Work order:
All entries below must be output word for word, and the pictures left behind.

[Stored data]
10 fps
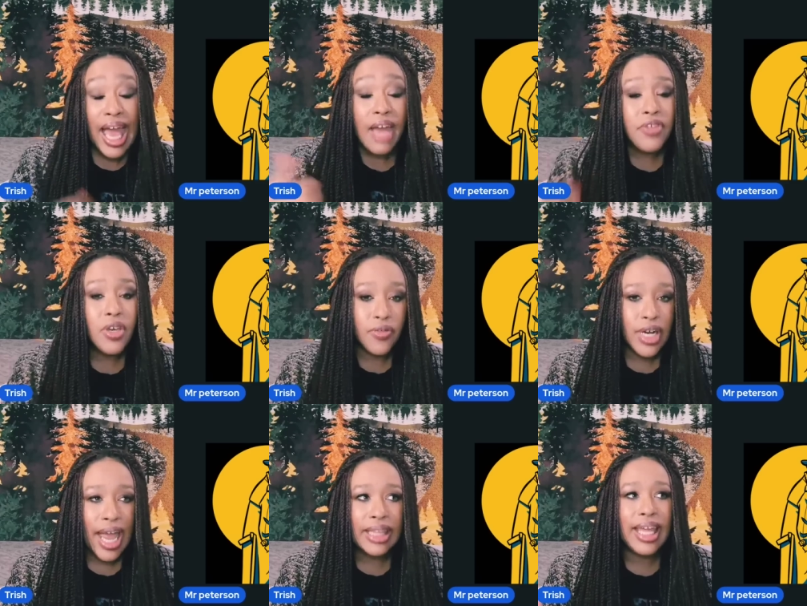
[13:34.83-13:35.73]
Have you ever
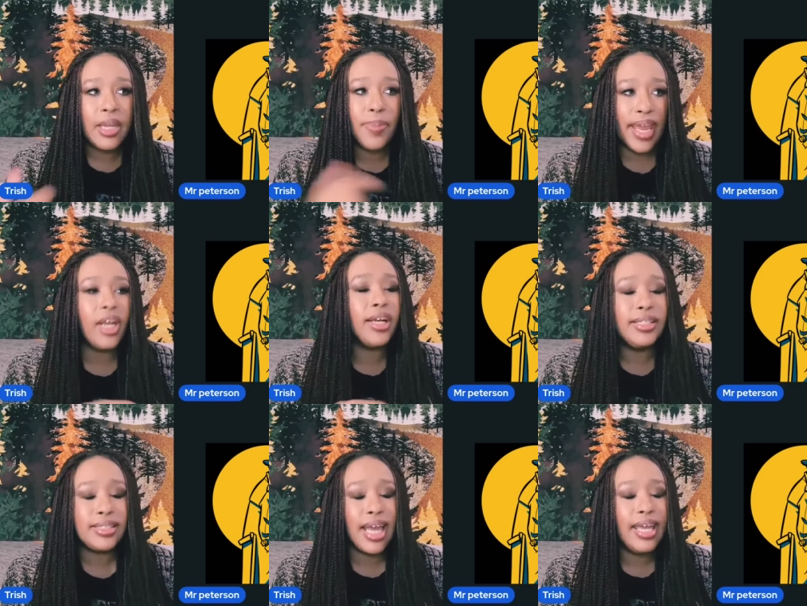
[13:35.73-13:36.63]
had like
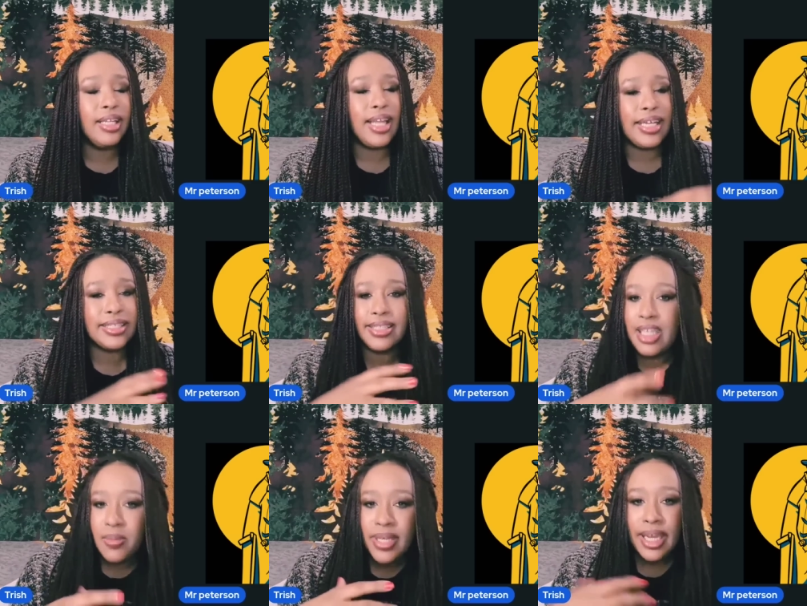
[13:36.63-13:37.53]
parents kind of like
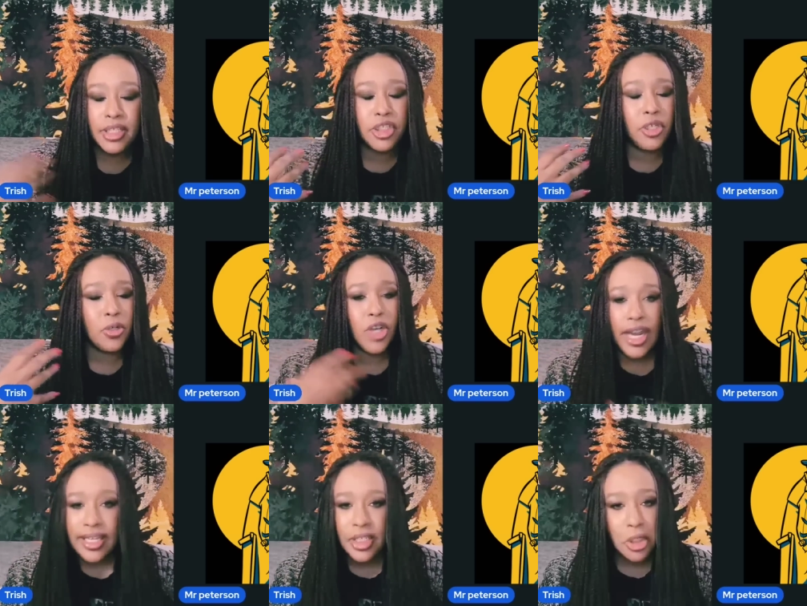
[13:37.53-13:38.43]
scheme against you or try
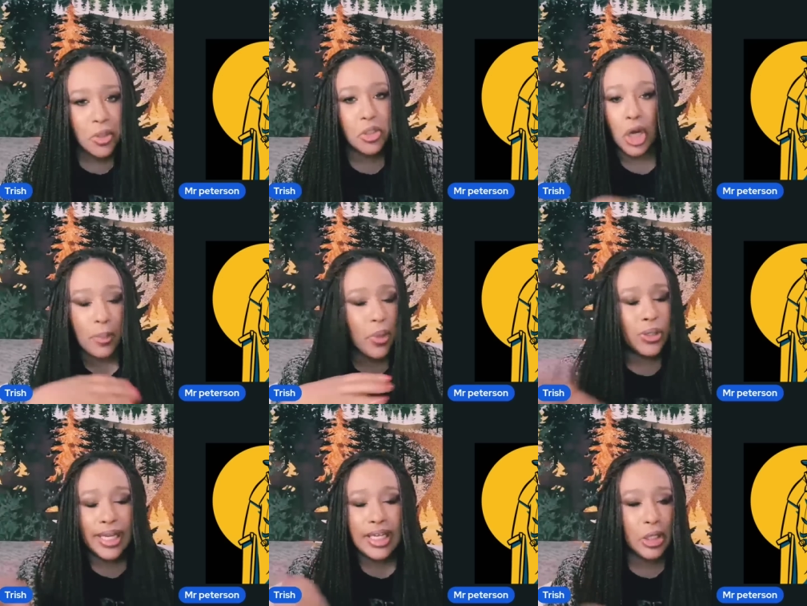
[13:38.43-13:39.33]
to get you in trouble,
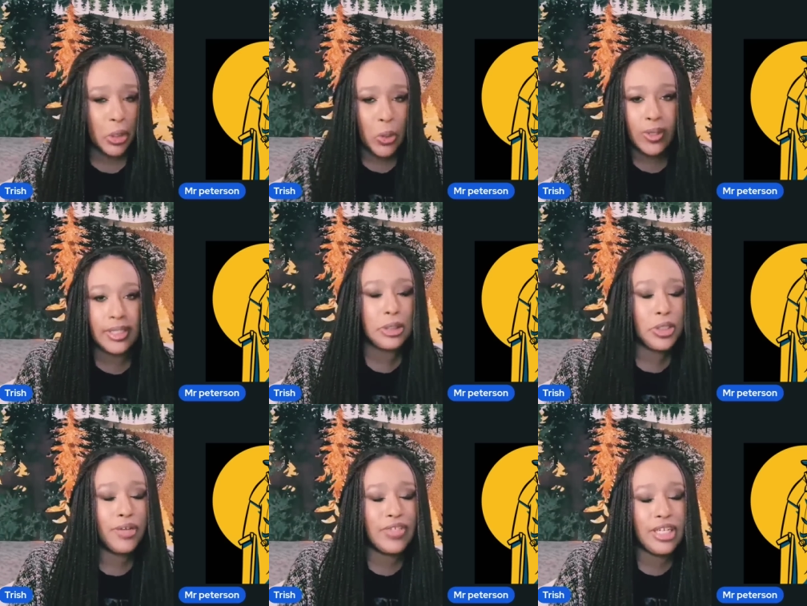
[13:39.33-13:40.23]
like in your whole
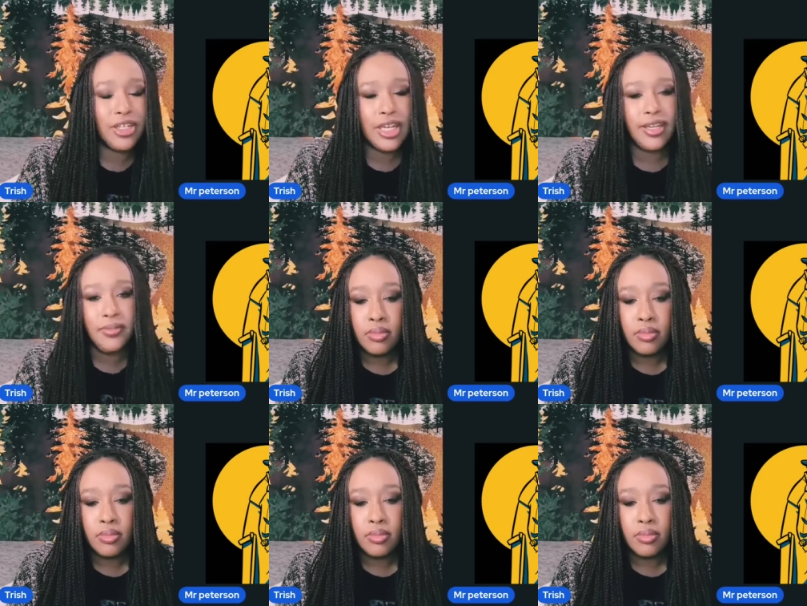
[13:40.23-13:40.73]
history of teaching?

Result of this exercise:
10 fps
[13:34.83-13:35.73]
Have you ever
[13:35.73-13:36.63]
had like
[13:36.63-13:37.53]
parents kind of like
[13:37.53-13:38.43]
scheme against you or try
[13:38.43-13:39.33]
to get you in trouble,
[13:39.33-13:40.23]
like in your whole
[13:40.23-13:40.73]
history of teaching?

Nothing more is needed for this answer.